▶ _ACTIVITY_:
Give back every entry below, unchanged.

RECORDS SHOWN Block Start

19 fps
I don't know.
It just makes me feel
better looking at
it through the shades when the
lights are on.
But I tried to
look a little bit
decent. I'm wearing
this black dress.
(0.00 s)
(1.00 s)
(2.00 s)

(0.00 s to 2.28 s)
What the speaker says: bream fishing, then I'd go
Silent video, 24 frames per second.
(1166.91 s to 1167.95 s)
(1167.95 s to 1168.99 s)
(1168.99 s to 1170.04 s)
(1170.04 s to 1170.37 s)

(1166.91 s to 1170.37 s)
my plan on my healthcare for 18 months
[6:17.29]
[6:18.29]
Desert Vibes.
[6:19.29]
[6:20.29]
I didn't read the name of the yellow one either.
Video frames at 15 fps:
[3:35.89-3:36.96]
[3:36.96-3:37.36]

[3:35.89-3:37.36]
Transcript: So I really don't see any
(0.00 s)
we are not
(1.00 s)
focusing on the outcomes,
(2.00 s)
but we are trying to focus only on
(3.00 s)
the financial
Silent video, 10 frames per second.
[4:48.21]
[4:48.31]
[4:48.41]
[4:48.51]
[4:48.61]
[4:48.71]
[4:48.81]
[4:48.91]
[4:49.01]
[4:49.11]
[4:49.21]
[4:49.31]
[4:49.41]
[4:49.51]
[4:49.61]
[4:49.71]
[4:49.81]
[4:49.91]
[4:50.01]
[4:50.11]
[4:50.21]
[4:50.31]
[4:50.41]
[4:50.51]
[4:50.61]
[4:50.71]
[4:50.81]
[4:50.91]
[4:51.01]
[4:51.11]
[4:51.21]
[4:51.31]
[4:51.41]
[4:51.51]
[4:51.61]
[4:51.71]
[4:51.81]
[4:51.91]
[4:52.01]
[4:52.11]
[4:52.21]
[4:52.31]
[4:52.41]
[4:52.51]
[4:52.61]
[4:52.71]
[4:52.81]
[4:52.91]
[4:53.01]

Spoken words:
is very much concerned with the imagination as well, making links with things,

RECORDS SHOWN Block End

▶ _SOLVED PROBLEM_:
19 fps
I don't know.
It just makes me feel
better looking at
it through the shades when the
lights are on.
But I tried to
look a little bit
decent. I'm wearing
this black dress.
(0.00 s)
(1.00 s)
(2.00 s)

(0.00 s to 2.28 s)
What the speaker says: bream fishing, then I'd go
Silent video, 24 frames per second.
(1166.91 s to 1167.95 s)
(1167.95 s to 1168.99 s)
(1168.99 s to 1170.04 s)
(1170.04 s to 1170.37 s)

(1166.91 s to 1170.37 s)
my plan on my healthcare for 18 months
[6:17.29]
[6:18.29]
Desert Vibes.
[6:19.29]
[6:20.29]
I didn't read the name of the yellow one either.
Video frames at 15 fps:
[3:35.89-3:36.96]
[3:36.96-3:37.36]

[3:35.89-3:37.36]
Transcript: So I really don't see any
(0.00 s)
we are not
(1.00 s)
focusing on the outcomes,
(2.00 s)
but we are trying to focus only on
(3.00 s)
the financial
Silent video, 10 frames per second.
[4:48.21]
[4:48.31]
[4:48.41]
[4:48.51]
[4:48.61]
[4:48.71]
[4:48.81]
[4:48.91]
[4:49.01]
[4:49.11]
[4:49.21]
[4:49.31]
[4:49.41]
[4:49.51]
[4:49.61]
[4:49.71]
[4:49.81]
[4:49.91]
[4:50.01]
[4:50.11]
[4:50.21]
[4:50.31]
[4:50.41]
[4:50.51]
[4:50.61]
[4:50.71]
[4:50.81]
[4:50.91]
[4:51.01]
[4:51.11]
[4:51.21]
[4:51.31]
[4:51.41]
[4:51.51]
[4:51.61]
[4:51.71]
[4:51.81]
[4:51.91]
[4:52.01]
[4:52.11]
[4:52.21]
[4:52.31]
[4:52.41]
[4:52.51]
[4:52.61]
[4:52.71]
[4:52.81]
[4:52.91]
[4:53.01]

Spoken words:
is very much concerned with the imagination as well, making links with things,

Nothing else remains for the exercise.